Por isso, a retirada de Furnas do consórcio já vinha sendo desenhada há pelo menos seis meses. Esse desenho desagrada fortemente a Odebrecht, mas recebe o apoio de outros agentes do setor, como a Abiape, que representa indústrias auto-produtoras de energia -- como Votorantim, CSN e Companhia Vale do Rio Doce. Essas indústrias já anunciaram a disposição de participar com até um terço do capital necessário para construir as usinas do Madeira e preferem o modelo explicitado por Hubner.


Com a decisão de tirar Furnas da primeira etapa, Hubner espera que pelo menos quatro grupos participem do leilão: o capitaneado pela Odebrecht, outro liderado pela Camargo Côrrea, um terceiro formado por estes autoprodutores e mais um pela Alusa.


Não se sabe se houve pressão sobre o governo por parte da iniciativa privada para que Furnas saísse da competição, mas Maurício Tolmasquim, presidente da Empresa de Pequisa Energética (EPE), admite que havia a preocupação de que a entrada da empresa em algum consórcio desestimulasse a concorrência. "A estatal não vai ser elemento para privilegiar nenhum grupo privado", diz ele.


João Canellas, diretor da Camargo Corrêa, considerou "positiva" a decisão do governo e avaliou que ela aumenta a isonomia entre os competidores privados. Charles Filogonio, diretor comercial da Andrade Gutierrez, ao contrário, não achou razoável a decisão do governo. Para ele, o governo não deveria interferir na parceria que já estava acertada entre Furnas e Odebrecht. "Também temos parcerias com empresas públicas em outros projetos", observou.

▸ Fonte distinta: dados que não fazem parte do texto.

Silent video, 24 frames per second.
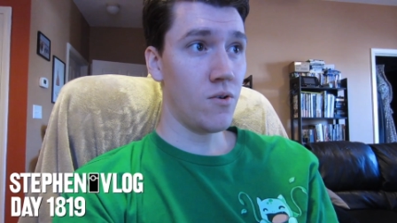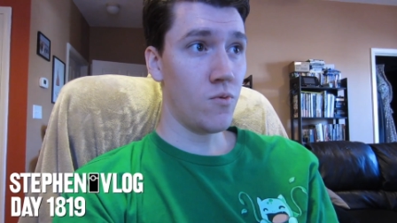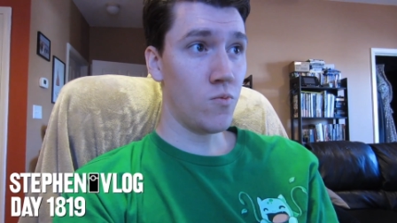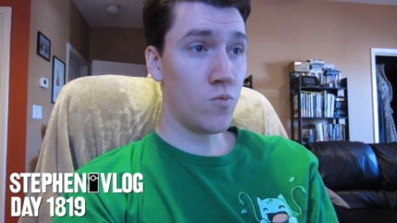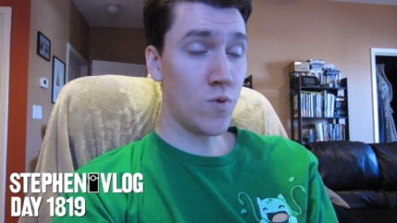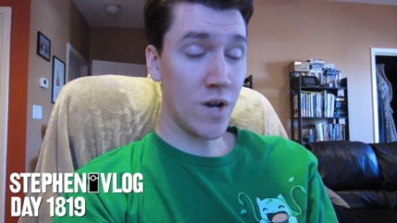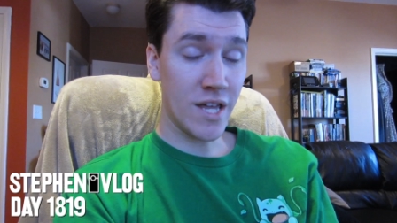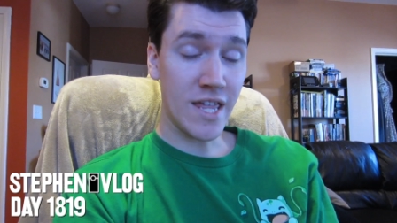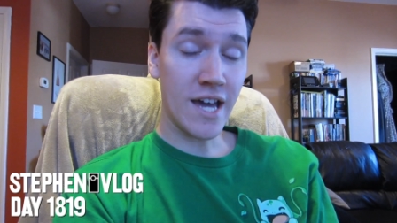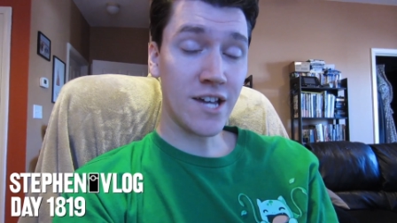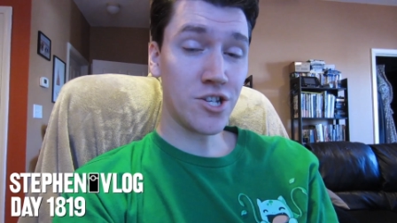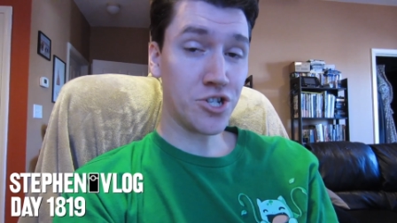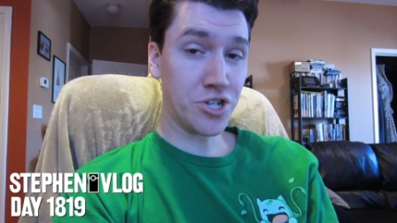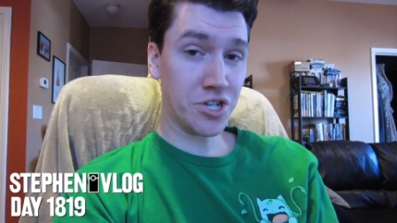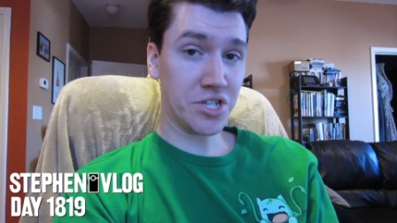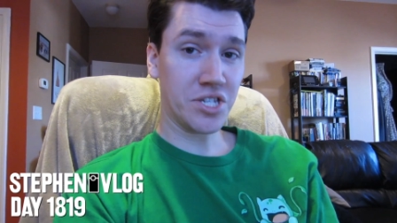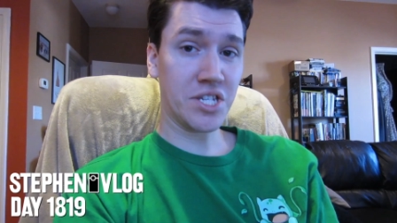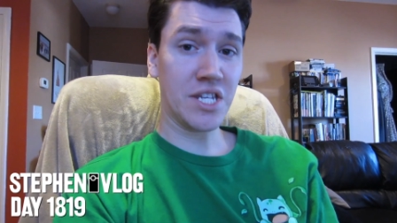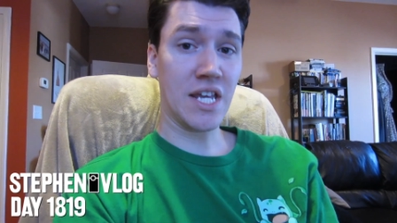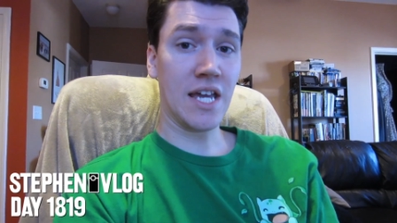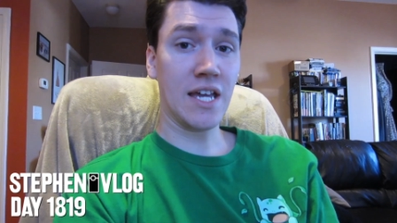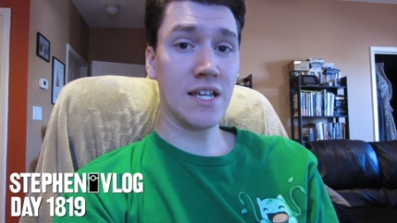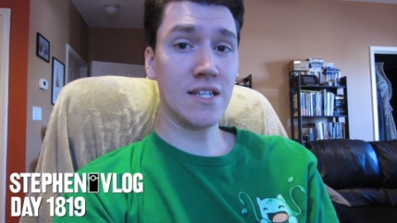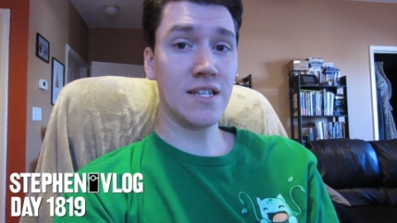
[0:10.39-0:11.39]
What I just
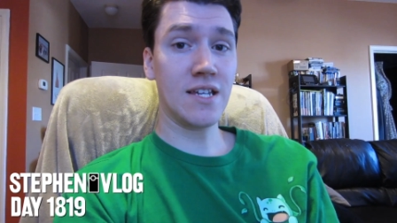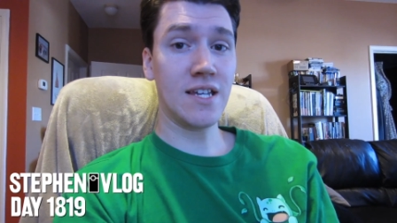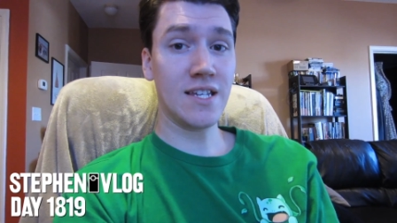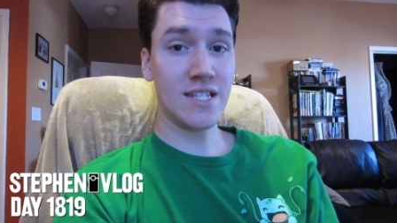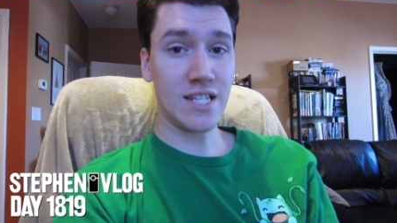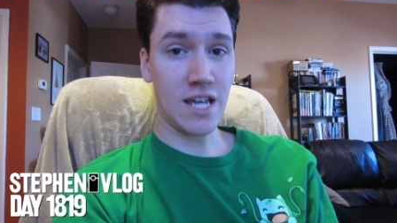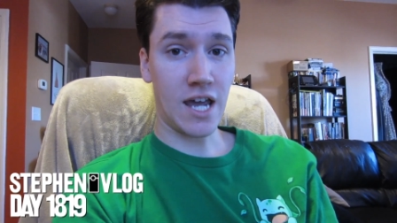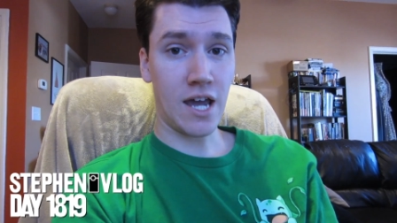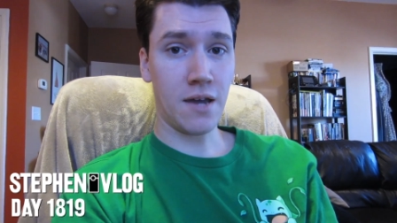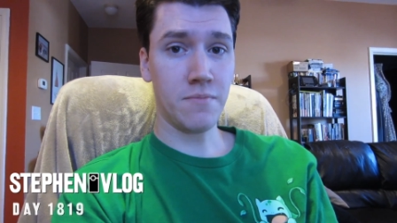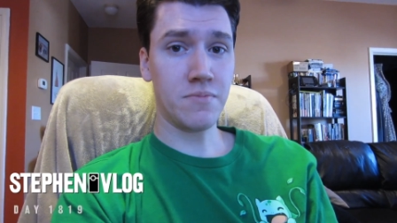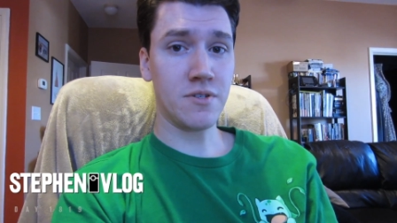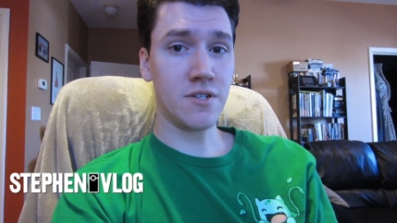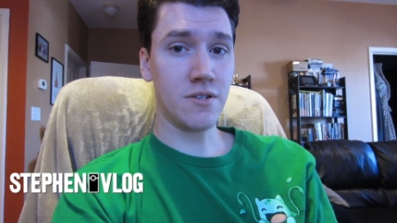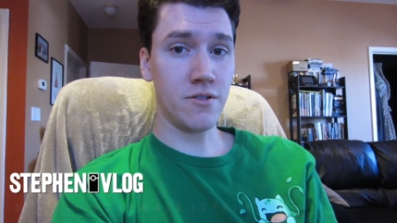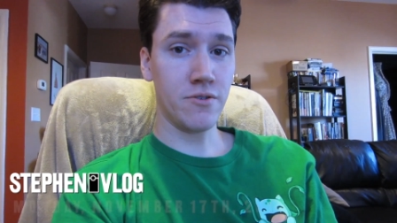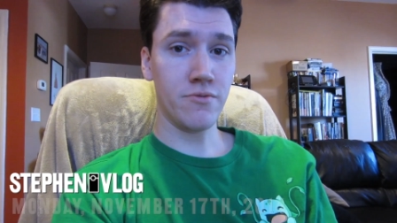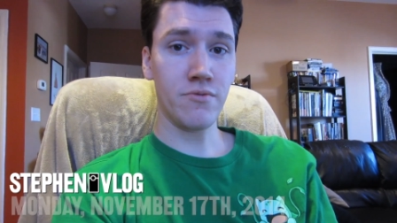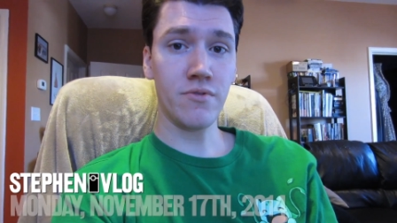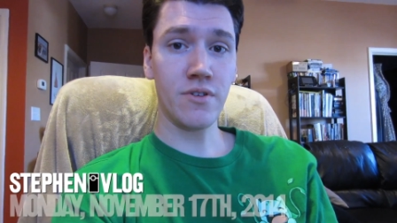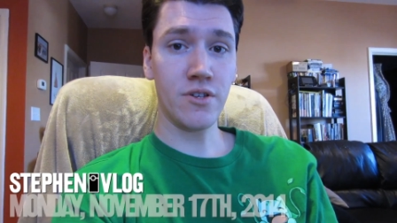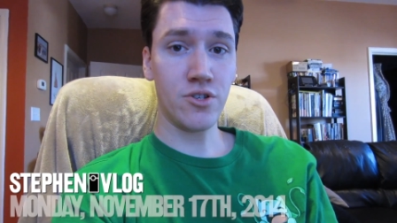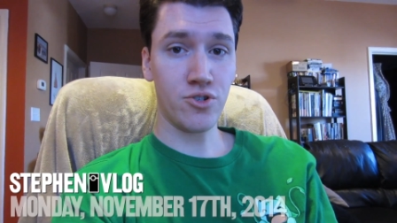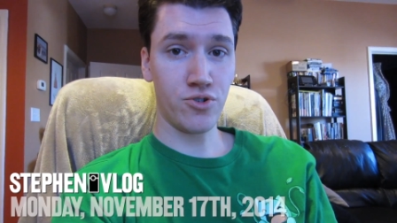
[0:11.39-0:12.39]
said is
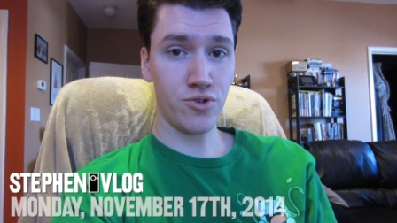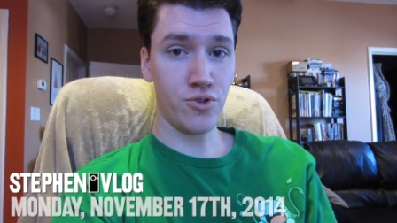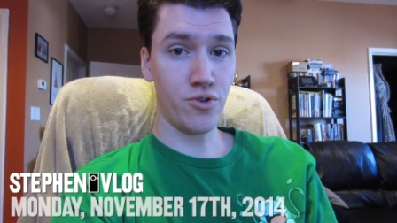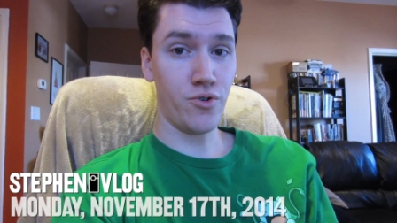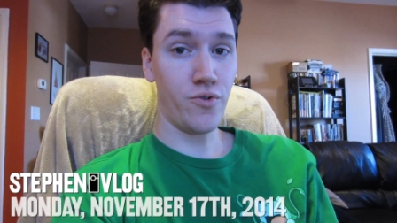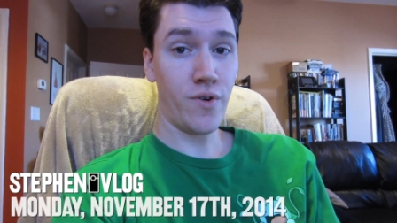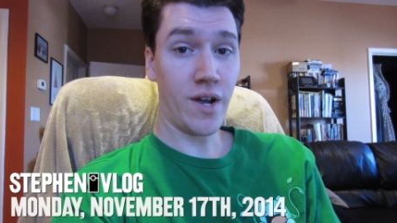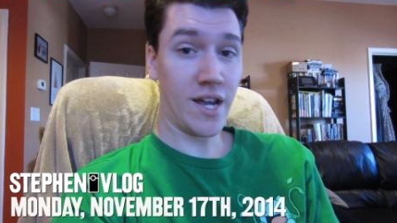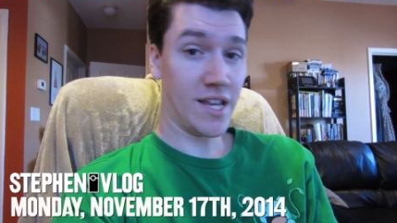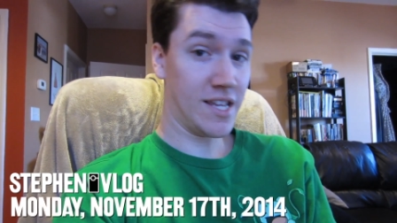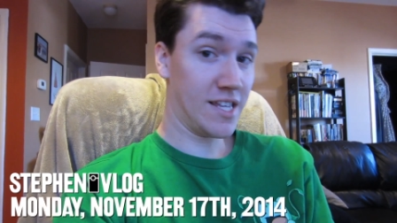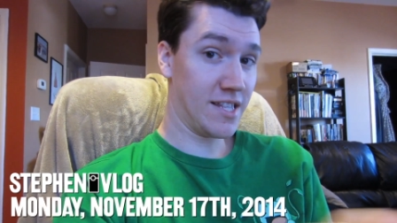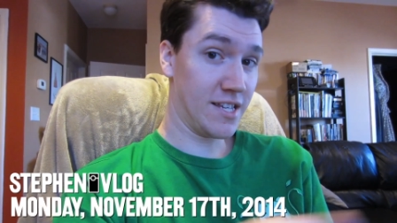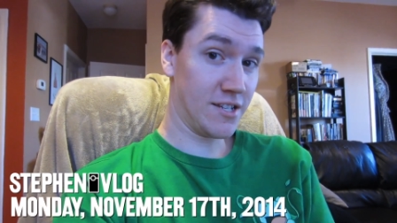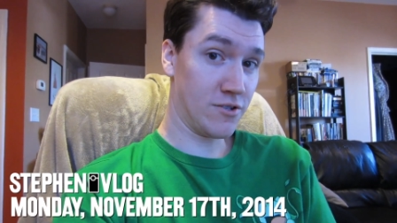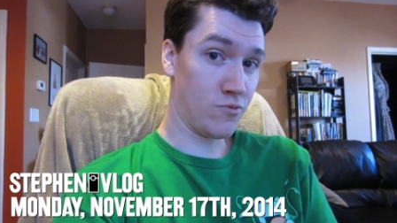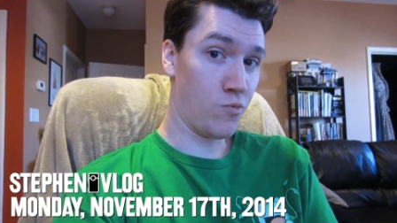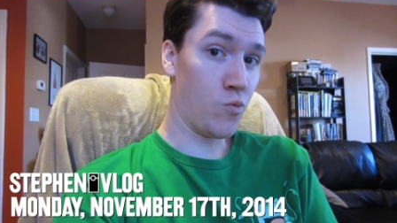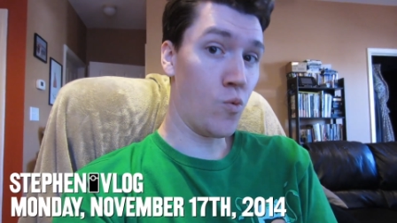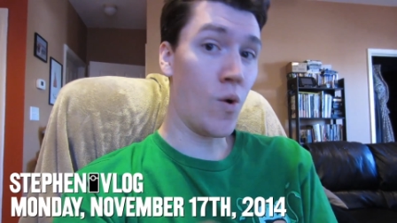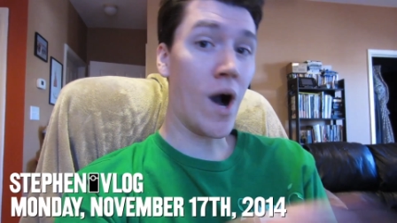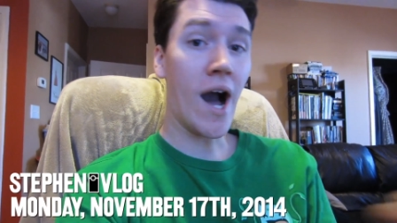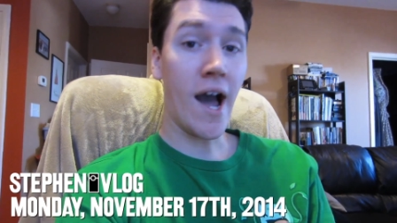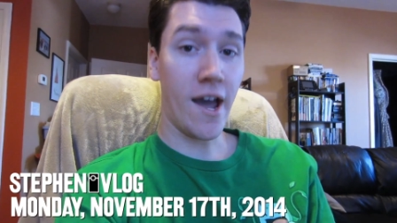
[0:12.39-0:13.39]
absolutely true, and it is
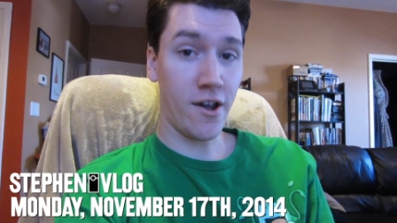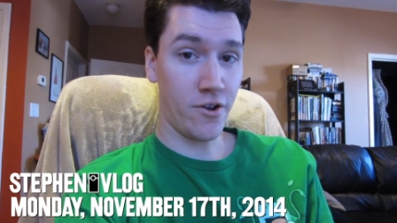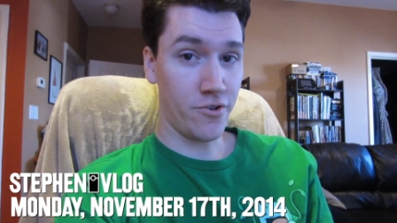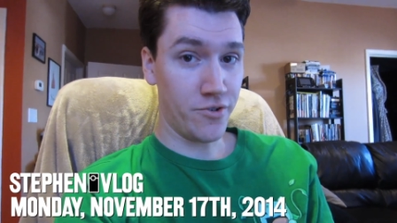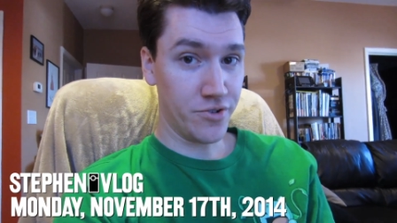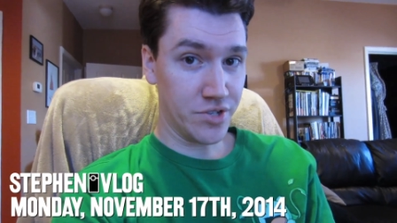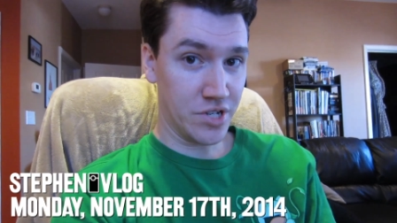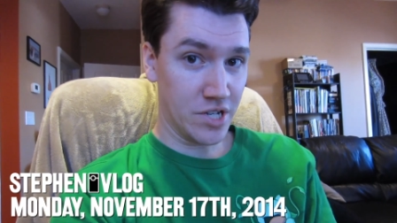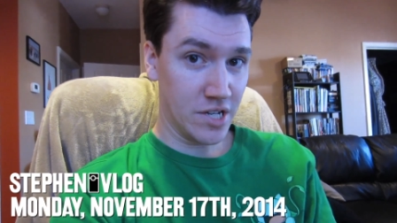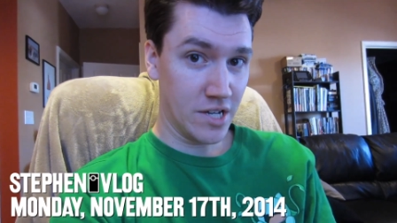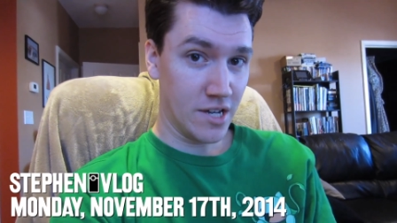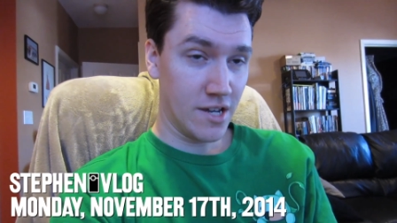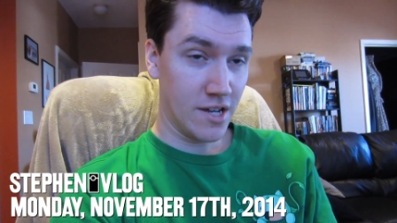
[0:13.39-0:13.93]
wild,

A parceria firmada entre Furnas e Odebrecht desde a realização do estudo de viabilidade da usina em 2001 não representava, de acordo com a legislação brasileira, um impedimento para que elas participassem, posteriormente, da licitação para a construção das usinas do Madeira. É por isso que a decisão do governo desagradou à Odebrecht. "Não comento detalhes do acordo. Temos, no entanto, um contrato jurídico perfeito com Furnas e não acho que o governo federal costume quebrar contratos", afirmou Irineu Meireles, diretor da Odebrecht, sem adiantar se a empresa pretende, ou não, acionar Furnas na Justiça por quebra de contrato.


Paulo Godoy, presidente da Abdib, não vê problemas nas medidas anunciadas pelo governo. "A participação de Furnas é fundamental, e ela certamente será requerida pelo consórcio vencedor. Dessa forma, é salutar estipular as regras de participação da estatal para depois não haver surpresas."


O empreendimento em Rondônia tem capacidade de geração de 6.450 megawatts - praticamente a metade da potência de Itaipu. A obra - dividida em duas usinas - ainda depende da concessão de licença prévia pelo Ibama.

Comentário

Impedir a participação de empresas estatais na construção das principais hidrelétricas em obras, parece-nos a princípio bastante estranho, mesmo com as explicações dadas, que não estão muito claras.  Os agentes, grandes interessados na questão, estão comemorando.